A formal community is one that you host on something like Facebook in Facebook Groups, BuddyPress, or Slack. In formal communities, the boundaries are clearly defined–as in, your members know clearly if they’re in the group or not. You get to control your group and the rules, and there are usually rules or steps in order to get into a group. For example, to enter some Facebook groups you may have to apply, send an email, or even pay.
It’s not possible to build a formal community on Instagram because there’s no way to start “a group.” However, you can build an informal community around your brand.
What is an informal community?
An informal community doesn’t have clear boundaries, as in, it’s not clear whether you’re in or out, and your “member” can “opt in and out” as they please. Gentile says that informal communities are “bound by strengths of identity of interest.” What she’s saying is that people who like the same thing find a way to connect in a form that doesn’t include getting together to form a group.
The biggest difference between a formal and informal community is that formal communities are member-driven. While you may be the admin and founder of the group, the members are driving it. They’re the ones that ask and answer the questions, and while they love you, they’re there for others like them. The admin is there to control the group and make sure that rules aren’t broken (and of course, to help) but the members are the reason that group continues to grow.
An informal community is brand-driven. You create the things that make the informal community, and you’re in charge of making it grow and reminding people that your informal community exists. An informal community is more low-key, and some may not even consider it a community at all. Your “members” participate, but you have to keep it going.
Why you need an informal community
An informal community, though not an obvious community, is useful because you it does allow your followers to feel included. It’s a “space” where people can see what others are posting in the topic that they’re interested in. It allows them to like, comment, and initiate conversations with people who have something in common with them. That’s the point of social media: to connect, to build friendships.
By building an informal community of your own, it allows your followers to find other people who have one thing in common–your brand and what you offer. Copywriter find other copywriters, woodworkers find other woodworkers, and fluffy-sock lovers find other fluffy-sock lovers.
Start a hashtag
Using hashtags on Instagram is how you build an informal community on Instagram. Instagram gives you the option to follow hashtags, and once you follow that hashtag, you get the pictures that are being posted in there on your timeline.
If somebody were to follow the hashtag #HarryPotter, they’re now a part of the informal community that posts pictures, behind-the-scenes, and scenes of the movies or lines from the books. While someone may not know who anybody who is posting is, they’re joint together by the love of one specific thing, thus forming an informal community.

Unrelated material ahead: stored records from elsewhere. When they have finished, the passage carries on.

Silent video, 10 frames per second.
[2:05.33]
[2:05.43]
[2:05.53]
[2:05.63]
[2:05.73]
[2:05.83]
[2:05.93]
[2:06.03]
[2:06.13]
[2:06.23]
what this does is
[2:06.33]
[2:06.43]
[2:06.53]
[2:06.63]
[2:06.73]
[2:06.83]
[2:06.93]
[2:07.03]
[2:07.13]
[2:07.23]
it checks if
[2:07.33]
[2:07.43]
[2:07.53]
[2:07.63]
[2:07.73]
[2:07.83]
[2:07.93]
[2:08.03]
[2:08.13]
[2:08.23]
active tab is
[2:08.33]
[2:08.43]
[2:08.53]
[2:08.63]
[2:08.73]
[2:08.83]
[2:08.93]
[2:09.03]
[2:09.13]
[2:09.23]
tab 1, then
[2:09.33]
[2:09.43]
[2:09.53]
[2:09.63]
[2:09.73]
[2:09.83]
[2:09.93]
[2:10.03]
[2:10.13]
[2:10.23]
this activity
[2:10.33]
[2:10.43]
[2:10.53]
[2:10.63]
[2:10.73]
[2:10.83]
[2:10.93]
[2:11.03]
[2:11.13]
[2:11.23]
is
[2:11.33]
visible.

While you wouldn’t have people following a vague hashtag like #fitness if you’re in the health and wellness industry because you don’t own that hashtag, you could invent one. This is known as a branded hashtag. For example, Reese’s came up with the branded hashtag #reesesoutrageous, and in that hashtag there were over 800 posts.

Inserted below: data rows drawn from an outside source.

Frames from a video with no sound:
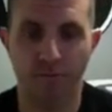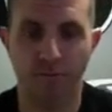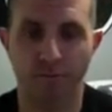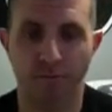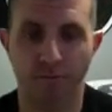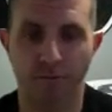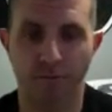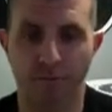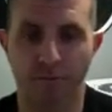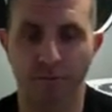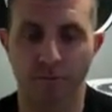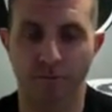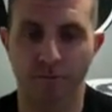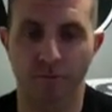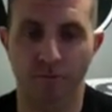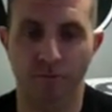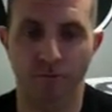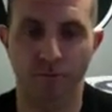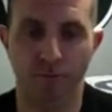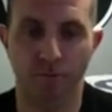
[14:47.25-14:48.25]

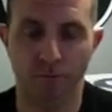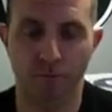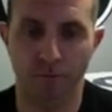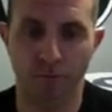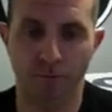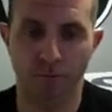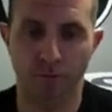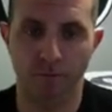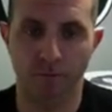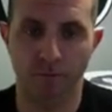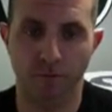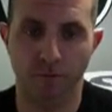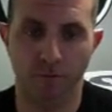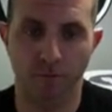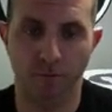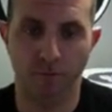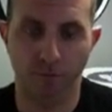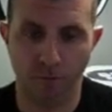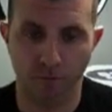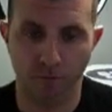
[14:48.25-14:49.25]

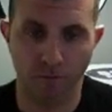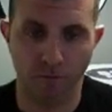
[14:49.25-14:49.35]
(silent)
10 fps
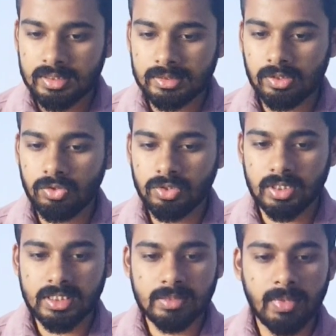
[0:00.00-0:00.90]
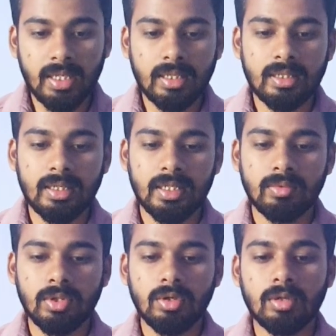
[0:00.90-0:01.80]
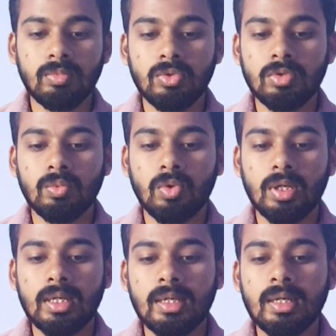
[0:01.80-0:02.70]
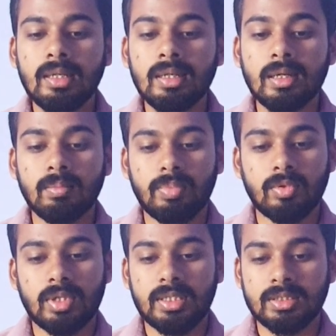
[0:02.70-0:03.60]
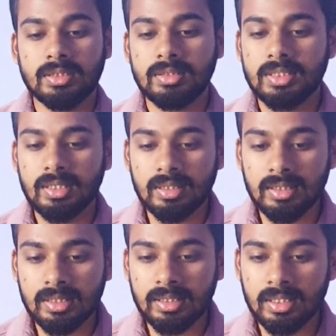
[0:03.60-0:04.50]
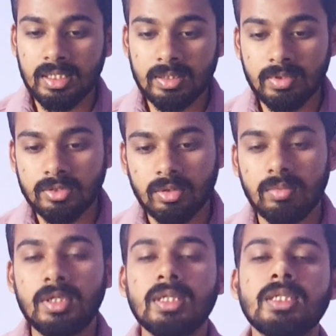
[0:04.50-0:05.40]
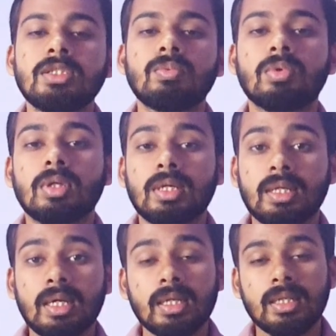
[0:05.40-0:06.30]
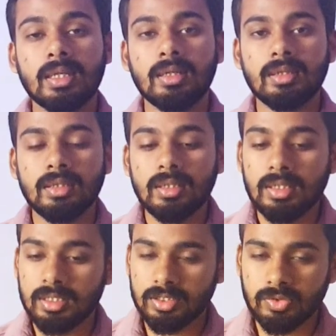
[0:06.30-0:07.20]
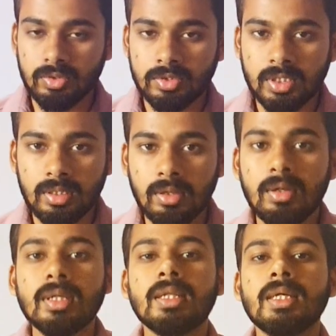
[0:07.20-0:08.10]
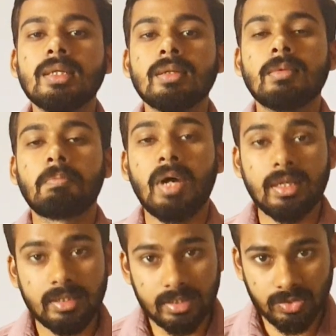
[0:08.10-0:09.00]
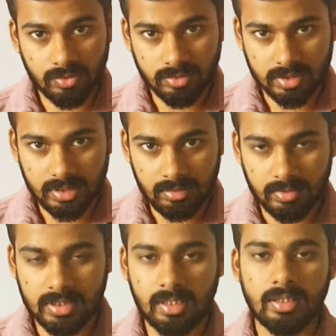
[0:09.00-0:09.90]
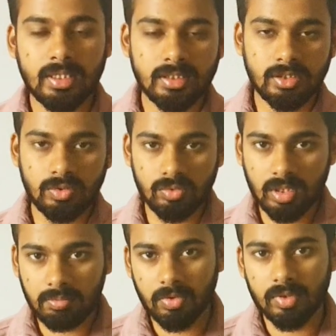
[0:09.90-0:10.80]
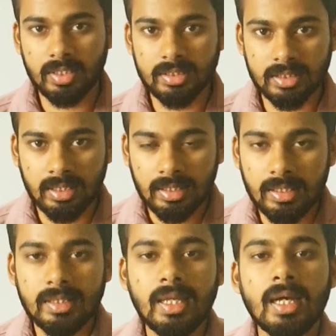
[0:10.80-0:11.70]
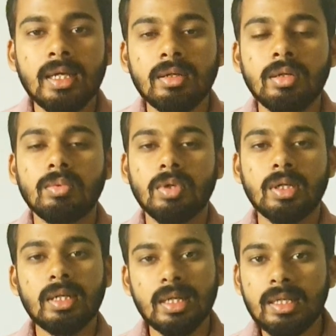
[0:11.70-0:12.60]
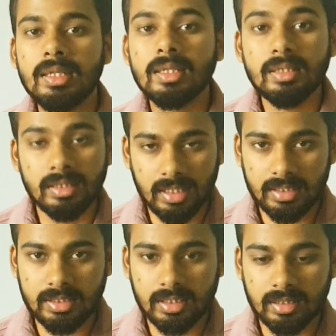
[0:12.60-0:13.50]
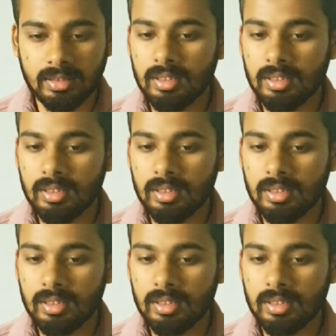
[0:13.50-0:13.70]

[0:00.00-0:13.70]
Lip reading: Solutions may contain one or more volatile components. Generally, the liquid solvent is volatile. In a solution or in a binary solution which contains two components, they are volatile in nature.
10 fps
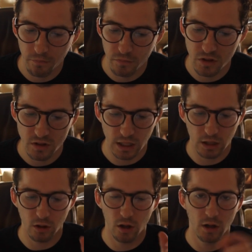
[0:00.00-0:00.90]
just like a
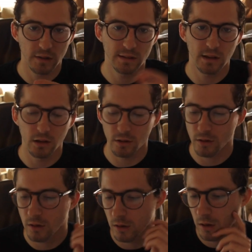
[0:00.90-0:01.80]
long
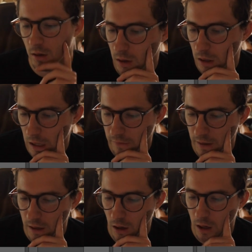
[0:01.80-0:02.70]
cylinder. And
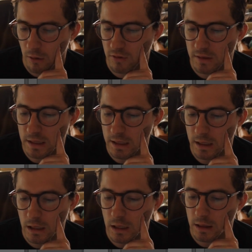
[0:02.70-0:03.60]
then I was
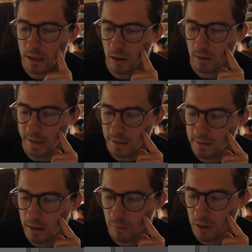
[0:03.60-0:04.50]
thinking that on the
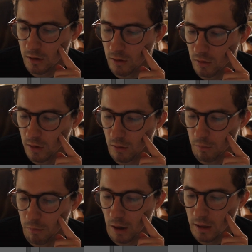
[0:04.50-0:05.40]
inside we could do
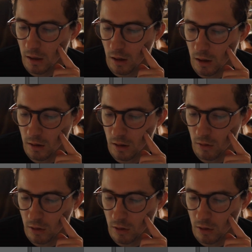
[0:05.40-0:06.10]
little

People saw the hashtag, and used it with their own posts, along with many others. Now, they have an informal community (one of many). You can do this, too.
You can create a hashtag that relates to a challenge you invented or your next product, and encourage people to use it. For example, let’s say that your next course was about selling t-shirts, and it was called Epic T-Shirt: How to Design T-Shirts That Will Sell.

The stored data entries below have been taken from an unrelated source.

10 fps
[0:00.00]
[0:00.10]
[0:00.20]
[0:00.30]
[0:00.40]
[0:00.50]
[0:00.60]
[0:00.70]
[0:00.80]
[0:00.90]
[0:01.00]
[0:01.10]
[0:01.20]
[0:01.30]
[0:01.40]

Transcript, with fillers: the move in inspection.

What you would do is post a picture saying something like, “If you bought Epic T-Shirts: How to Design T-Shirts That Will Sell, use the hashtag #IMakeEpicTShirts to share some of the designs you came up with because of this course!”
Right away, the people who have already finished your course and designed something, will go to their computers and snap a picture of the design they stayed up late to finish last night. They’ll share it on Instagram, and if there are others who bought your course, they’ll like and comment on their post. And just like that, you have an informal community.
You could also create a hashtag around a challenge, and you can post another picture, but you can also utilize your Instagram Stories option. You can create a challenge or if you’re doing one that you think your followers will enjoy, you can invite them to join. For example, you can come up with a challenge that revolves around happiness if you’re in the personal development industry.
In your story, you would record a video and you’d say, “I’m doing a new challenge called the #FindTheJoyChallenge, and I’m challenging you, and myself, to post a picture or a video every night of one thing that made you happy that day every day for the next thirty days. Remember that whether you’re posting pictures or uploading to your story to use the hashtag #FindTheJoyChallenge!”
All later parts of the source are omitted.